On the other hand, the Nuremberg War Crimes Tribunal was less successful in attempting to explain the motivations of those Nazi mass murderers further along the chain of command. Although the “I was only following orders” defence was dismissed at Nuremberg, it was more difficult for judges and prosecutors to prove why these individuals had chosen the paths they chose, or became convinced that murdering innocents, down to the last man, woman, child, and infant, was either their duty to the nation, or even their duty to all of humanity — if they believed fanatically enough in the twisted pantheon of Nazi ideology and mythology.
Observers, today as well as in 1946, were still left wanting to know why more than anything else, not unlike trying to determine the motivations of a mass killer like Adam Lanza. Perhaps more disturbing, in recent years intensive scholarship by historians studying the Holocaust has revealed mounting evidence that many atrocities against the Jews carried out by various units of the Nazi police apparatus and elements of the German military were not necessarily the fanatical supermen one might have expected.

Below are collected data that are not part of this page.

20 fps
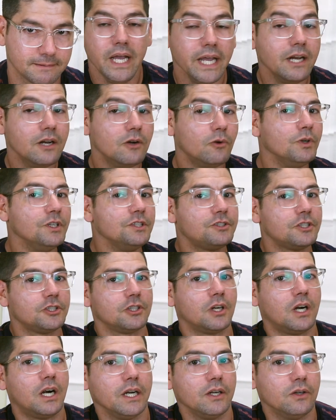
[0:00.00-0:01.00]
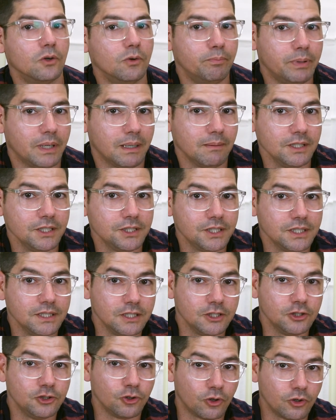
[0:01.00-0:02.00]
In a research article published in
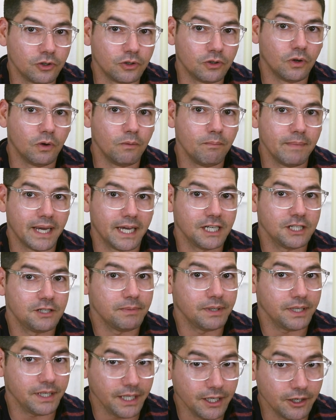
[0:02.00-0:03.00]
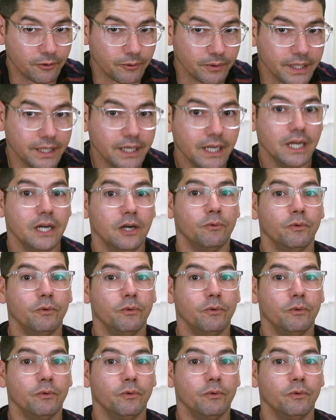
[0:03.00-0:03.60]
the Journal of Management Inquiry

That in many cases, the rank and file of these units that made up auxiliary police battalions and even elements of the Einsatzgruppen — the units which followed the Nazi advance into the Soviet Union in 1941, carrying out indiscriminate killings of Jews, Gypsies and Soviet officials — were ordinary German citizens, not heavily brainwashed Nazi elite.

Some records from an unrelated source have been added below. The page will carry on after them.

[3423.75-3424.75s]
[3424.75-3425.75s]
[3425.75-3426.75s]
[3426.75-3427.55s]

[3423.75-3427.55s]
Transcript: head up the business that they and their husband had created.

Most of the these rank and file were not considered to be morally culpable for their actions. While their commanders, even NCOs, were often tried and convicted, with some being executed, most “soldiers” in these units were never given the Nuremberg treatment, so to speak. But in taking a closer look at some of these individuals, and their limited political training and indoctrination before being asked to carry out brutal “actions” in occupied territories, the question of why again arises. These individuals were often shooting civilians, women, even infants. There is a stark difference between gassing someone to death in a chamber or slowly working or starving them to death — and looking someone, perhaps a child, in the face before pulling a trigger. And yet there is almost no record of any refusal of duty, of insubordination, often even of psychological impact amongst these units, these so-called ordinary men who were called upon to commit horrific acts. Almost exclusively, they carried out their “duty” without question, calmly murdering on a mass scale.
Today we try to make sense of what happened then through psychology and the power of influence and propaganda, and of a diffusion of responsibility for actions taken under the direction of the state. There is some truth to all these explanations, and they help us to try to prevent the same thing from ever happening again.
But deep down, where it really matters, they will never really tell us what motivates seemingly ordinary people to commit mass murder. In that sense, we will never really understand Adam Lanza, either.
And while me may never understand Lanza, it is important that we give meaning to the lives of his victims. That “explanation” may not be an adequate one for the grieving parents of 20 school children in Connecticut, but it may help them to understand that no explanation will ever be completely adequate.